Now for the last little while my life has been in total upheaval, I was learning how to be a single mother, dealing with a daughter who desperately missed her daddy and trying to keep it all together.
For a time with Michaela I was letting her get away with things, spoiling her with gifts, basically I was creating a brat! I would threaten her with consequences that weren't going to happen...she realized that.
I have a wonderful close friend who took me aside and told me that I'd better start reining her in because if I let it go too much longer I wouldn't be able to ever gain control. I love friends who can in love tell you the truth, she told me things that were the absolute truth...and I knew it.
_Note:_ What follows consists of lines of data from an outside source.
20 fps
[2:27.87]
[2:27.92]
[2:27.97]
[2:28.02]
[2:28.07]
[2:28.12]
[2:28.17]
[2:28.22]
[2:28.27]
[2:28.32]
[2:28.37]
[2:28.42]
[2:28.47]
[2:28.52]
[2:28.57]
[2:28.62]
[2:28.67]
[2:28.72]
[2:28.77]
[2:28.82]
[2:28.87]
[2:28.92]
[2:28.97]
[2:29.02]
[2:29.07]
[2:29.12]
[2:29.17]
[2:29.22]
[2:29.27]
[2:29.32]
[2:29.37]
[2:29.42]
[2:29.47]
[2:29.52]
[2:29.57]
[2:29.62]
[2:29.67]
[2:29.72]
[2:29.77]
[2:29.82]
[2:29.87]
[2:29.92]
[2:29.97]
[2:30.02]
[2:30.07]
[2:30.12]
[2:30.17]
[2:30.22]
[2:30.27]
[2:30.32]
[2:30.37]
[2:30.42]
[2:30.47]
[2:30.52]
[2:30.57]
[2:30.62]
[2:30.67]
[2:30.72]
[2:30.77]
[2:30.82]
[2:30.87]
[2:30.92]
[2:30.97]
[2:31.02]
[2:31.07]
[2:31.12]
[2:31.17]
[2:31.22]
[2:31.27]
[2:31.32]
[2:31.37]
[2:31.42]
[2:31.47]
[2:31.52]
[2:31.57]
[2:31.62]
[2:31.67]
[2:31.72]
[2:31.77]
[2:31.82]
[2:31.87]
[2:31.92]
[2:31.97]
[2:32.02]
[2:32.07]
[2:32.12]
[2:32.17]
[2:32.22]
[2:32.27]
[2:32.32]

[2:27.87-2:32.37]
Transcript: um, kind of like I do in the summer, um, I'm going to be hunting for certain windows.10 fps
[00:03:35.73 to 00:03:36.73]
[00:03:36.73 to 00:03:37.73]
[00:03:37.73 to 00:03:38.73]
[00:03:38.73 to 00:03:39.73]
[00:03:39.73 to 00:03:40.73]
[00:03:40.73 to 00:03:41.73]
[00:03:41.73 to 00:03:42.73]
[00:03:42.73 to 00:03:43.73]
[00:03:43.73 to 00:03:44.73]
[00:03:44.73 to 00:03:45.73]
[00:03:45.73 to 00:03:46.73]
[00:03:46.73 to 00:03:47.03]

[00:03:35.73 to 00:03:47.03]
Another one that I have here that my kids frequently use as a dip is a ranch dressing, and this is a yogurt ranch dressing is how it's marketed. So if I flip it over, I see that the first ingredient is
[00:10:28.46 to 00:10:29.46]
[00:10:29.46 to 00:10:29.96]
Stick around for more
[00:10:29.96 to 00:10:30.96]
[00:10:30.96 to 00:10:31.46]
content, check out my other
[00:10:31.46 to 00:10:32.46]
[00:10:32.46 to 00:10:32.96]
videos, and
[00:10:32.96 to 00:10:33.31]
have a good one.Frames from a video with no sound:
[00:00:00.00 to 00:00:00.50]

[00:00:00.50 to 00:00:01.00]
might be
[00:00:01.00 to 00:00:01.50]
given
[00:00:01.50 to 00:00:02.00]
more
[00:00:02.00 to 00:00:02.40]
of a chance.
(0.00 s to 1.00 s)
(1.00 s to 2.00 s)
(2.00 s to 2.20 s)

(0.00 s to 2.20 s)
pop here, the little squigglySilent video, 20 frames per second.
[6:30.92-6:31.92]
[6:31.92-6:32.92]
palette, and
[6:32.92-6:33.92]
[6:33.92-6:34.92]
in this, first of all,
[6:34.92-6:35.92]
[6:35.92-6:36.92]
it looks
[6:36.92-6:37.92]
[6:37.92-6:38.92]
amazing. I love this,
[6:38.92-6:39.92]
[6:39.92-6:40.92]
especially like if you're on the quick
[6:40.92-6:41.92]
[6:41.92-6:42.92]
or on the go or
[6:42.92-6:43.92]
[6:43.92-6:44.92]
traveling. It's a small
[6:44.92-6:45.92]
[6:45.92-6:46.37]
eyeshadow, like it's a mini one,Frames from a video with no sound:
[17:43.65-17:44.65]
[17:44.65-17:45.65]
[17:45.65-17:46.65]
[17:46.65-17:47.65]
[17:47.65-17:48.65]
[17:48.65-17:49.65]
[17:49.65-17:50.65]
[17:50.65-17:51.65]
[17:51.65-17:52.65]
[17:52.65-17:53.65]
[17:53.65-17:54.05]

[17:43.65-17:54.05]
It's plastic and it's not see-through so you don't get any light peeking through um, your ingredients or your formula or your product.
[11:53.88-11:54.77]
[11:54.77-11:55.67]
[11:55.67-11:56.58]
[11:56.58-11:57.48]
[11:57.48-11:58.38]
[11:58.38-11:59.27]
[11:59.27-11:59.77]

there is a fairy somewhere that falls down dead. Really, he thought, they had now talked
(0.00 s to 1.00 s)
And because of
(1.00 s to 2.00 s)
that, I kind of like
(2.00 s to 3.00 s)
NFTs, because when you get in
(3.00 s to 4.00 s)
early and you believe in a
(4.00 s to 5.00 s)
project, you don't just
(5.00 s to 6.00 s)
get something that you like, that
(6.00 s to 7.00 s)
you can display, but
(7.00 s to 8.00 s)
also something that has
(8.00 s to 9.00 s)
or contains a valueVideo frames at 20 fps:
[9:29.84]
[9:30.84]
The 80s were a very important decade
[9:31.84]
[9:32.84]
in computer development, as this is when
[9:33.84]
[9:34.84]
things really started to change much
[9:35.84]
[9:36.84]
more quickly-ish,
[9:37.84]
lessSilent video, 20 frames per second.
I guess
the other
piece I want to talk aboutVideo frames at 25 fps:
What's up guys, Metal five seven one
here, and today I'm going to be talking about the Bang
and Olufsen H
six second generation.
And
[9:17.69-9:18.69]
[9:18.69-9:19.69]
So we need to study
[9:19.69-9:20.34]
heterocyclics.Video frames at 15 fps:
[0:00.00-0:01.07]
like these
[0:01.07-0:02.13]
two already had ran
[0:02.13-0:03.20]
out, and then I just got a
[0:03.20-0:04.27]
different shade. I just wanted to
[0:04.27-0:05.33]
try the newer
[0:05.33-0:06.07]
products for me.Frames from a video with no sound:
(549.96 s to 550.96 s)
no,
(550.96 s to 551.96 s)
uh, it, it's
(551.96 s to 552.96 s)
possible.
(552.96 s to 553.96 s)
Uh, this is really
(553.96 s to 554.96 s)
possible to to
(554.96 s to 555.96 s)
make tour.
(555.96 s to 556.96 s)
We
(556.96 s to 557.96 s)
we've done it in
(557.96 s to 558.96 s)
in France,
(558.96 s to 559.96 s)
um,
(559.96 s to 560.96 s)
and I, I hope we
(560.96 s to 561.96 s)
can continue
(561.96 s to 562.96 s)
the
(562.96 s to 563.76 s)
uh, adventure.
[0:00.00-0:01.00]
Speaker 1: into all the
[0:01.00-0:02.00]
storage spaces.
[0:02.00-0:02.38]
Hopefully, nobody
But not only that she helped me, she let me know what I was doing wrong...also what I was doing right.
Things have really changed, Michaela was longing for boundaries, she needed rules...she is flourishing with her new found limits. I'm so thankful that God has given me friends who can tell me the truth in a loving and kind manner. I'm so thankful that even though it isn't always easy I've been able to keep up with consequences for bad behaviour, and reward for good (who doesn't love being told that they are doing a great job).
While I still don't have it all together (and probably never will), I'm really starting to feel like my life is so much more manageable. I'm getting in my prayer time and studying God's word...that is always such a benefit!!!
Oh yeah and we didn't win the cruise, but that is okay...Tam and I are going to Breakforth in Edmonton...and meeting up with Jen there!!!